Stored records:
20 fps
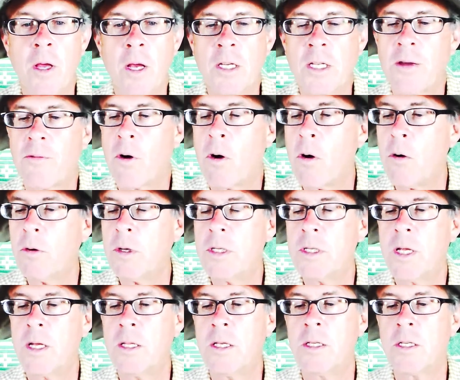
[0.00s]
Because I've
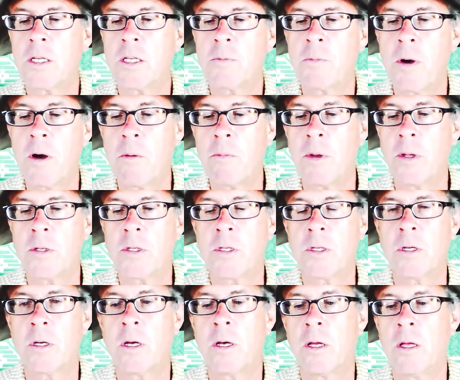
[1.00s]
always done these
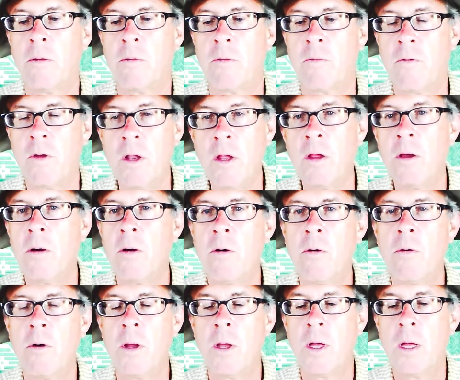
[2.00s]
experiments uh, with
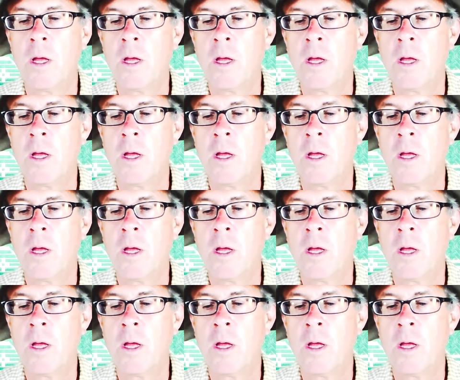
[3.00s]
video.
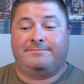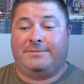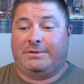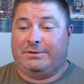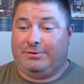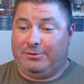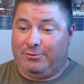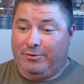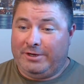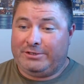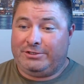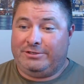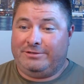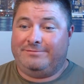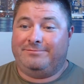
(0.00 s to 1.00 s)
it's a good
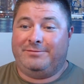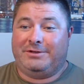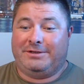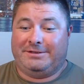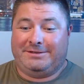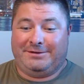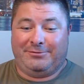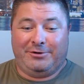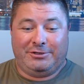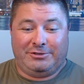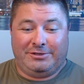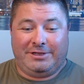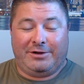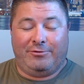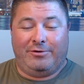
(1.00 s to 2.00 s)
question, because
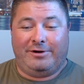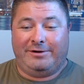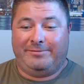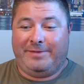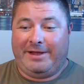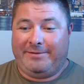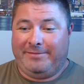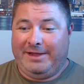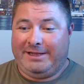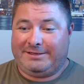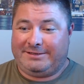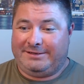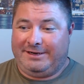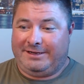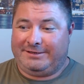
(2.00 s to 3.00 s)
originally I wanted Matt
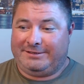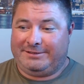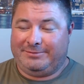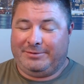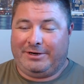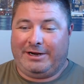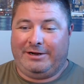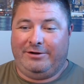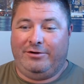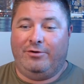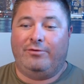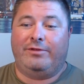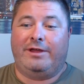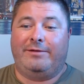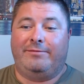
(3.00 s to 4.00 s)
Mask next, but I
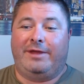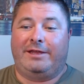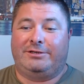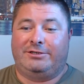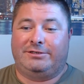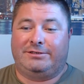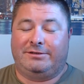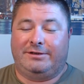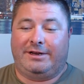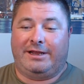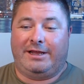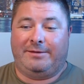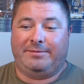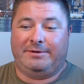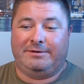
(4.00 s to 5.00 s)
know that match isn't going to
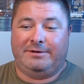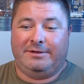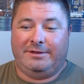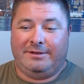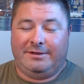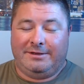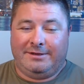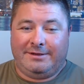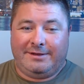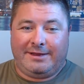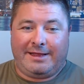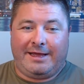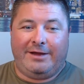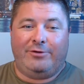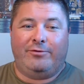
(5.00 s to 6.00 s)
happen.
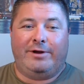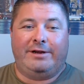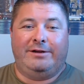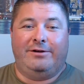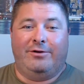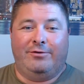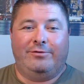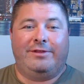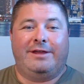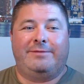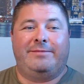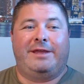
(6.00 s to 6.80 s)
How do I know that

What to work on: Could you retype every record above exactly, leaving the pictures out?

Response area:
20 fps
[0.00s]
Because I've
[1.00s]
always done these
[2.00s]
experiments uh, with
[3.00s]
video.
(0.00 s to 1.00 s)
it's a good
(1.00 s to 2.00 s)
question, because
(2.00 s to 3.00 s)
originally I wanted Matt
(3.00 s to 4.00 s)
Mask next, but I
(4.00 s to 5.00 s)
know that match isn't going to
(5.00 s to 6.00 s)
happen.
(6.00 s to 6.80 s)
How do I know that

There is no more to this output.